Quote from: wally_wabash on June 22, 2015, 04:01:06 PM
I think it's also important to be aware of the difference between endowments and budgets.  That a school has a bottomless pit of money from which to tap into doesn't mean that they will (or necessarily should).  I don't know all of the ins and outs as to why JHU took all of their sports and went to the CC or why Rochester decided to keep their football activities in the Northeast exclusively.  There are probably a handful of reasons why those things happened, but I'd be shocked if one of those reasons wasn't cost.

That's very true insofar as it goes, although the deep pockets of the alumni of UAA schools, which are a direct reflection of those huge endowments, would seem to indicate no lack of resources in that regard. I would have to think that at least a few UAA alumni have some sort of an interest in their alma mater's sports ... although perhaps I'm being optimistic in that regard.
"To see what is in front of one's nose is a constant struggle." -- George Orwell

DagarmanSpartan

Another UAA expansion possibility that I just thought of is Worcester Polytechnic.  It's also a Division III private research university, although it is not an AAU member.

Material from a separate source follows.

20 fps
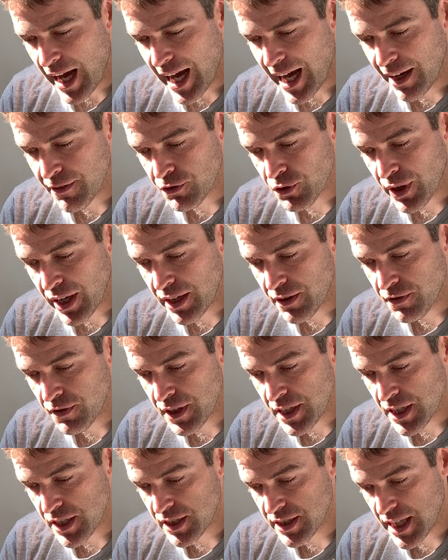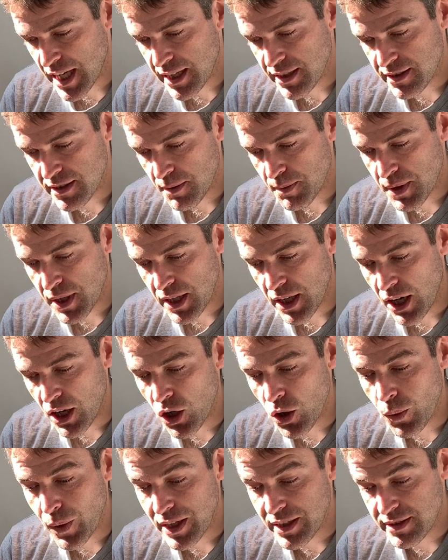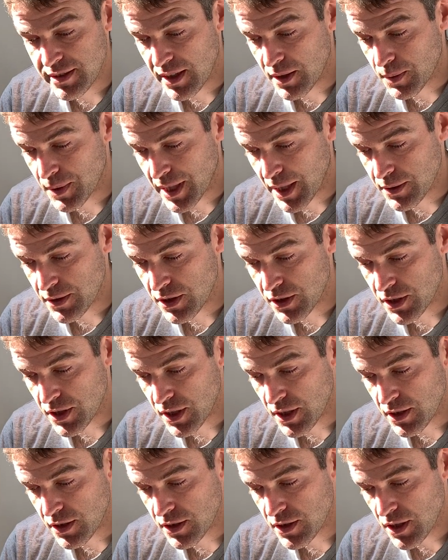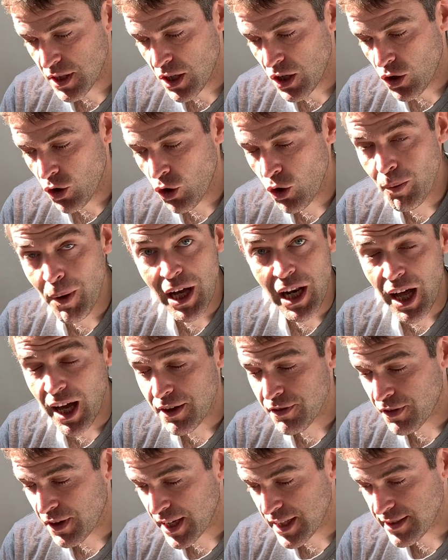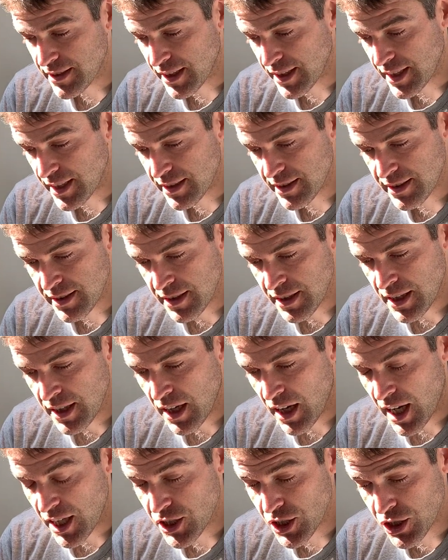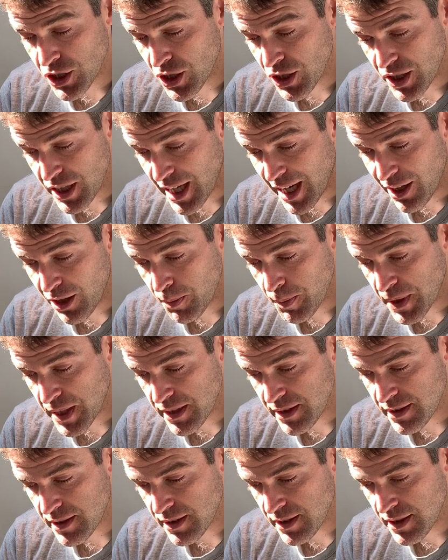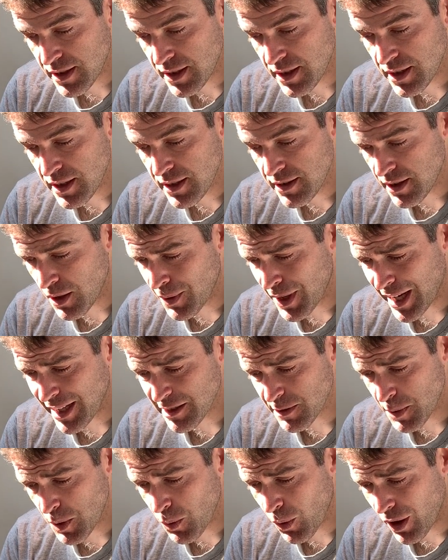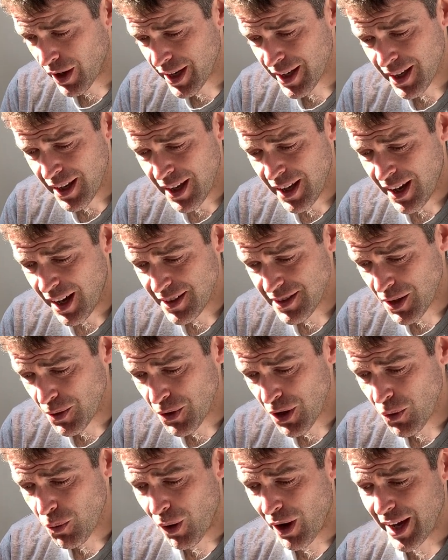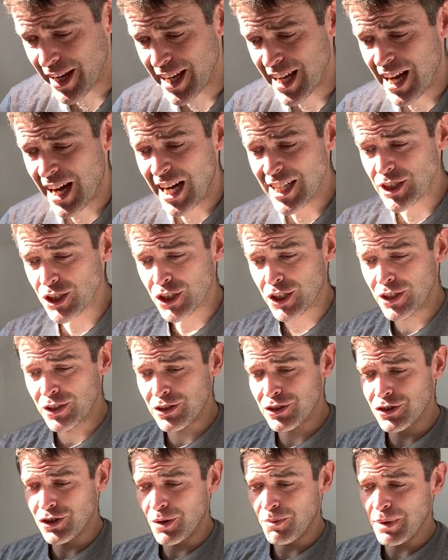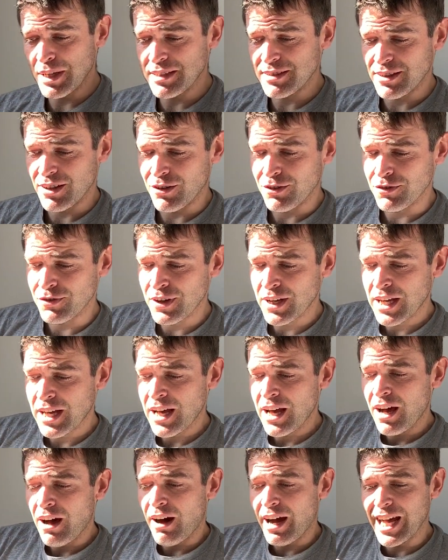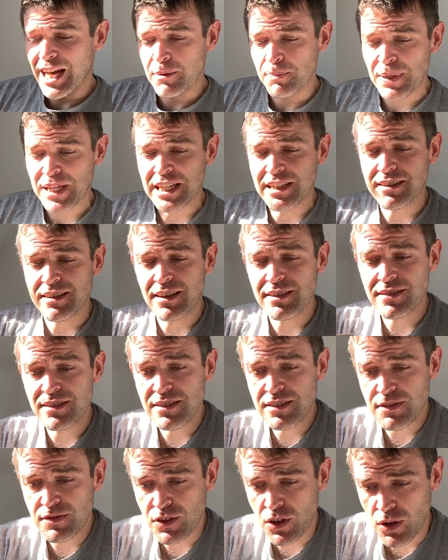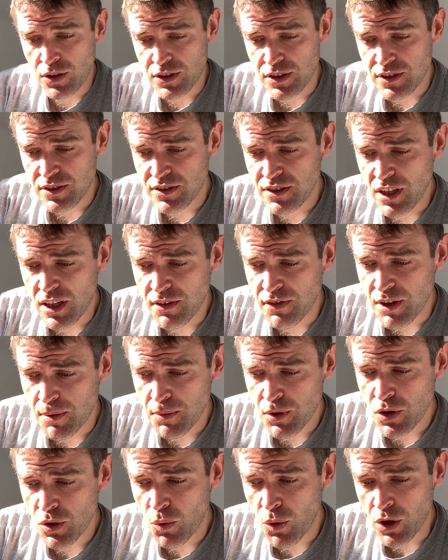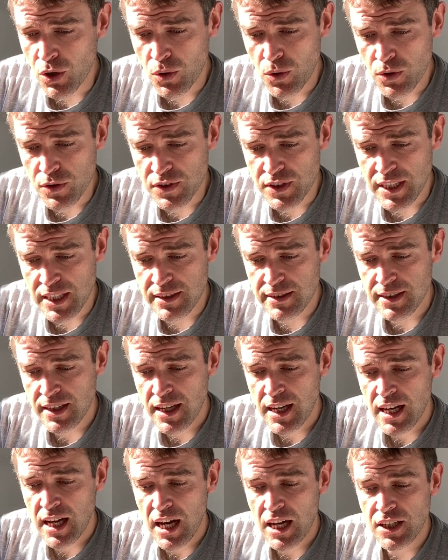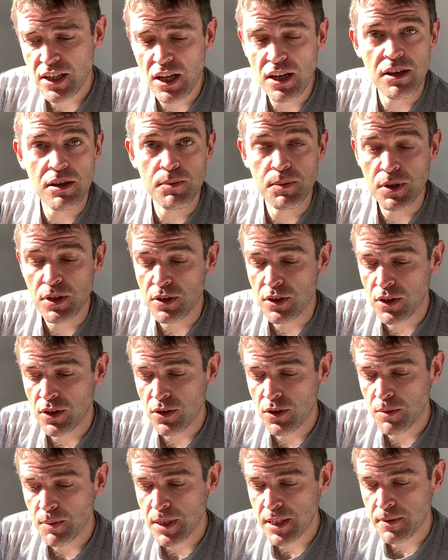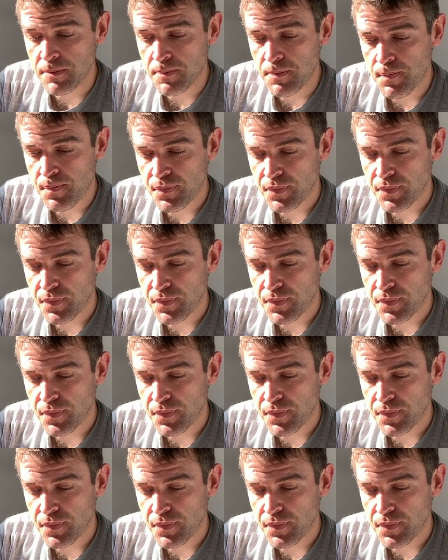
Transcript: After I had finished saying something, I always said without a shirt. All my life I had done it. I just couldn't help it. Don't ask me why. I don't know why. I just couldn't stop myself. I had been in dozens of doctors. None of them knew what caused it, and none of them could cure me.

If Tufts, Renneslaer, and WPI were to all become AAU, perhaps we could invite them together with MIT.

jaybird44

I can't speak for the other UAA members, but Wash-U has alumni that are very active and contribute to the athletic programs through the W Club.  Their generosity has paved the way for the Gary & Rachel Sumers Recreation Center...a 60,000 square-foot facility (completion date August of next year) that will tie into the existing Fieldhouse and greatly expand fitness opportunities for the entire student body and campus staff; along with providing more room for team locker rooms, meeting rooms, office space, and an expanded sports medicine suite.  In short, the W Club serves as the hub of the Department of Athletics...a very involved hub, reflected by Wash-U's nine straight years of finishing in the top-5 of the Learfield Cup standings.

I don't know anything about endowments, and how they are used or not used.  Those that grow into the billions of dollars don't do so by spending freely from them.  So, despite having a very healthy financial endowment, I suspect that Wash-U's administration pays close attention to its finances, and requires the Department of Athletics to stay within the constraints of a budget.

Therein lies part of the motivation to have the football program join the CCIW as an affiliate member.  Travel savings are a meaningful reason to seek a new affiliate arrangement beginning in 2018, along with the other reasons stated by the Wash-U press release that announced the future move of the football program to the CCIW.

ADL70

SPARTANS...PREPARE FOR GLORY
HA-WOO, HA-WOO, HA-WOO
Think beyond the possible.
Compete, Win, Respect, Unite

ADL70

Tough loss for the Spartans at Chicago, 31-30.  Missed PAT was the difference.

Cuda debuted with a line of 21-35-0-3-339 and led the team in rushing with 8-59.  He avoid the rush and was never sacked.`

WashU@StL beat CMU 45-24.
SPARTANS...PREPARE FOR GLORY
HA-WOO, HA-WOO, HA-WOO
Think beyond the possible.
Compete, Win, Respect, Unite

DagarmanSpartan

Heartbreaking loss, but at least I now feel a little bit better about our prospects this season. 

I suspect that we can get to the five win or better mark.

mustang

Quote from: ADL70 on September 05, 2015, 04:05:23 PM
Tough loss for the Spartans at Chicago, 31-30.  Missed PAT was the difference.

Cuda debuted with a line of 21-35-0-3-339 and led the team in rushing with 8-59.  He avoid the rush and was never sacked.`

WashU@StL beat CMU 45-24.

Mark,

It was an entertaining game to watch. The offense seems much improved with good production from the QB position. It's unfortunate that the team couldn't put it away with a 2 TD lead going into the 4th quarter.